= Records excerpted from a collection =
☆ ☆ ☆ ☆
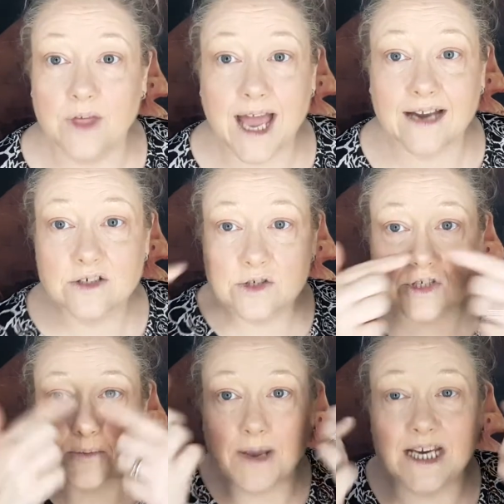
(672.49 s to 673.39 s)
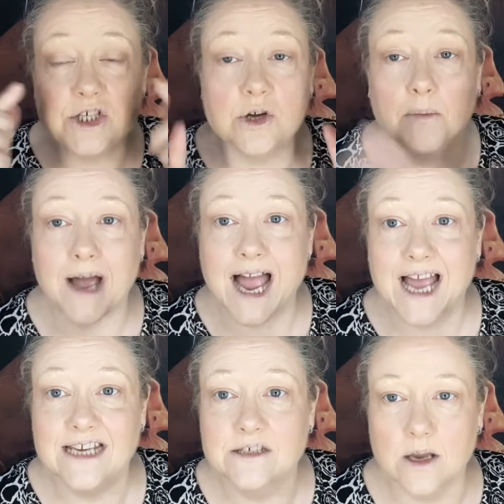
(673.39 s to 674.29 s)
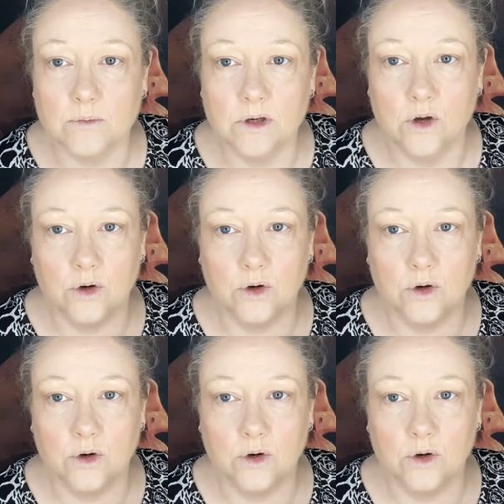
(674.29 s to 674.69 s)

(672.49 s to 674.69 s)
that just to make sure my eyes don't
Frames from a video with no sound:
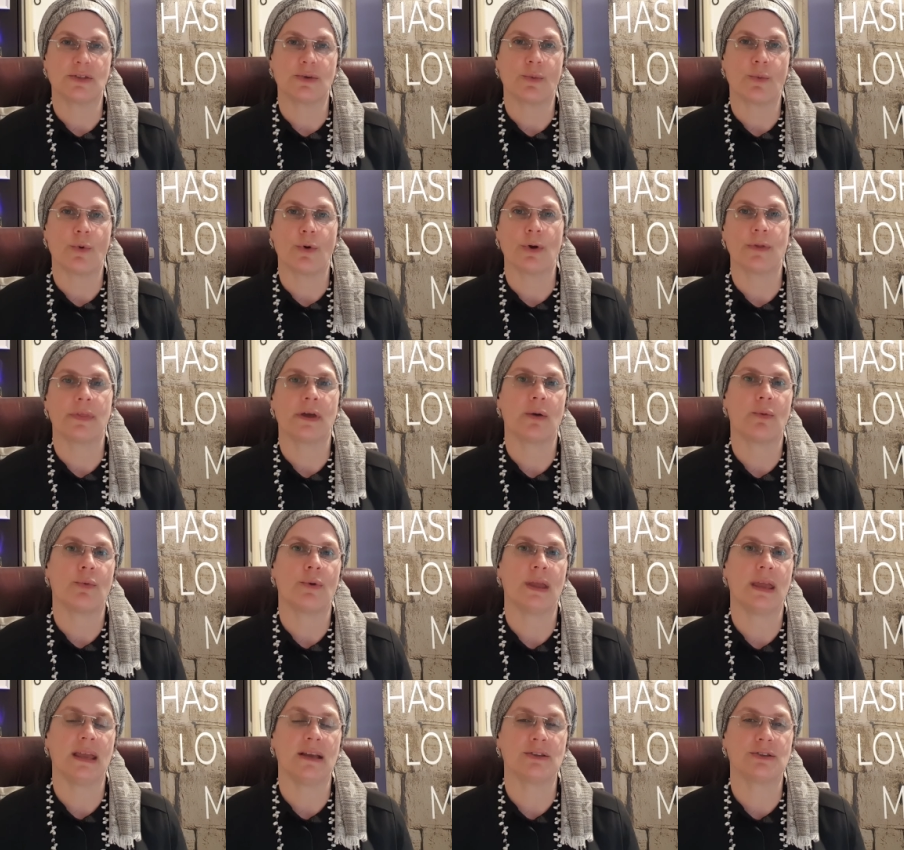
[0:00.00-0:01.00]
the world that
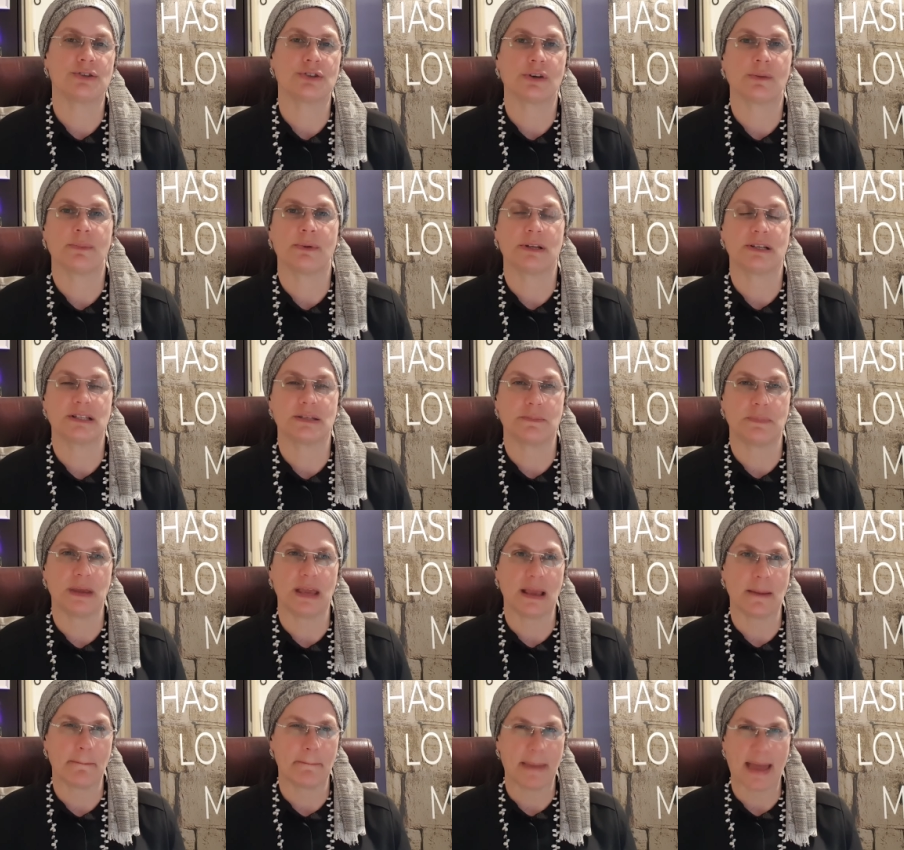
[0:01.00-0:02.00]
we interpret as
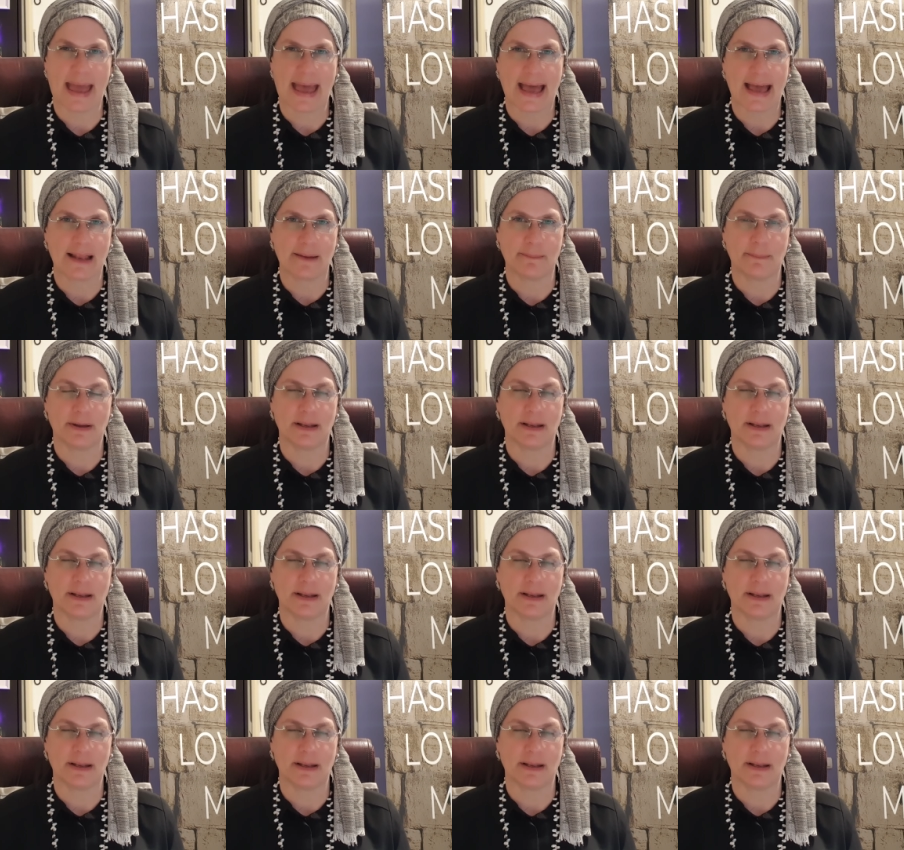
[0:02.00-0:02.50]
being bad,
☆ ☆ ☆ ☆
= YOUR GOAL =
What the response needs is every entry, repeated exactly, and none of the pictures.

= OUTPUT OF THE EXERCISE =
(672.49 s to 673.39 s)
(673.39 s to 674.29 s)
(674.29 s to 674.69 s)

(672.49 s to 674.69 s)
that just to make sure my eyes don't
Frames from a video with no sound:
[0:00.00-0:01.00]
the world that
[0:01.00-0:02.00]
we interpret as
[0:02.00-0:02.50]
being bad,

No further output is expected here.